Heinze began at a very young age with ballet at the Dresden Court Opera. There she made it up to becoming a solo dancer. Her parents, who did not want her to become an actress, brought her to Teplitz in Bohemia. There she first stepped onto the stage in 1823 at the age of 14 in the Singspiel Preciosa by Carl Maria von Weber .
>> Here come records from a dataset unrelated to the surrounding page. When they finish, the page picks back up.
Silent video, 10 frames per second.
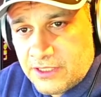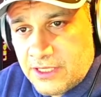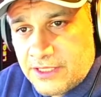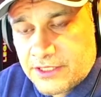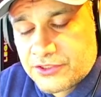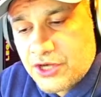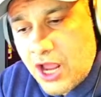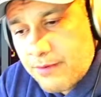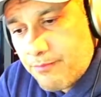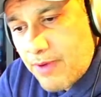does
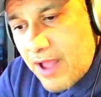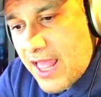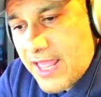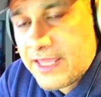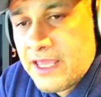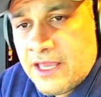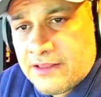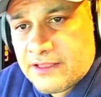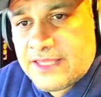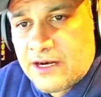not buy
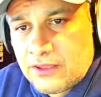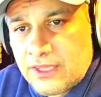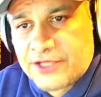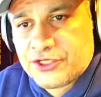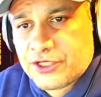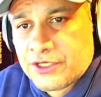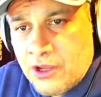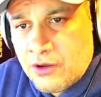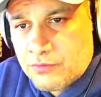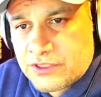that election
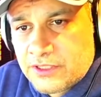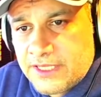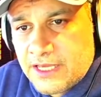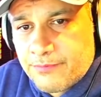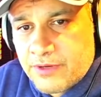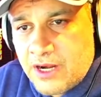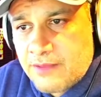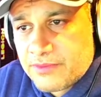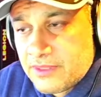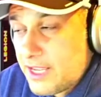was on the up and
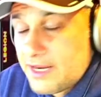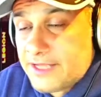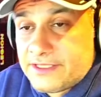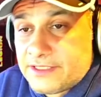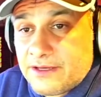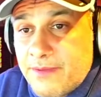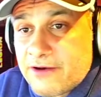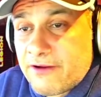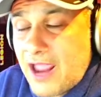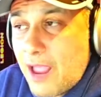up. It doesn't
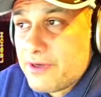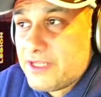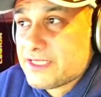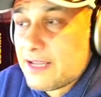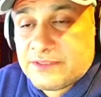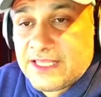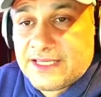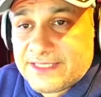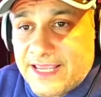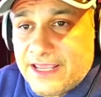matter how many times they
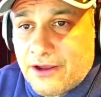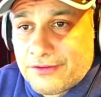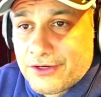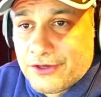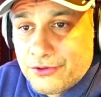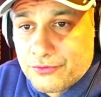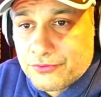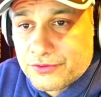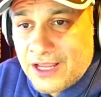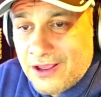say on the
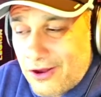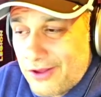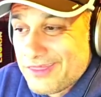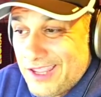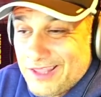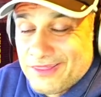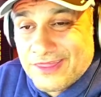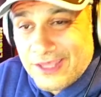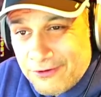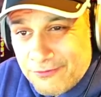news, in
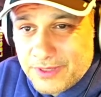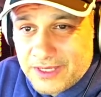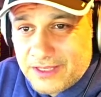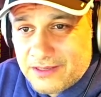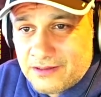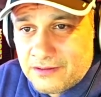their media,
His marriage to the actor Seeberg (actually Freiherr von Palmstein), which began in 1824, did not last long. She then worked for various theater companies and played and sang in Teplitz, Zittau, Görlitz, Karlsbad and Altenburg (Thuringia) and had first successes, especially with roles from the soubrette subject .

In 1828 director Bethmann hired her to Leipzig. When he went to Magdeburg and then to Braunschweig, she followed him. In 1832 she was again in Leipzig, then in 1833 in Cologne and Aachen.

In Cologne she married the actor and tenor buffo Karl Brüning (1808–1879) for the second time . She was then committed to the Dresden Court Theater, then made guest appearances in Hamburg and Mannheim and then again to Hamburg, where her husband was engaged. In 1838 she was in Leipzig for the third time.

libretto

In 1837 she separated from her second husband and in 1843 married Kapellmeister Gustav Adolf Heinze (1820–1905) in third marriage ; since then she has appeared under his family name. She ended her career in 1849 and then lived with her husband near Amsterdam, where he worked as a composer and choir director. As Henriette Berg and Henriette Heinze-Berg, she wrote libretti for his operas and oratorios and translated Dutch literature into German. In 1883 they had the Villa Caecilia built in Muiderberg . A plaque on the house reminds of its first occupants.

Villa Caecilia

literature

Web links

Individual evidence

  1. Musical conversation lexicon. 5th volume. Oppenheim, Berlin 1875, p. 182 ( online ).
  2. ^ Obituary for Henriette Heinze-Berg. In: Cooperative of German Stage Members (ed.): New Theater Almanach. Berlin 1893, p. 134 ( online ).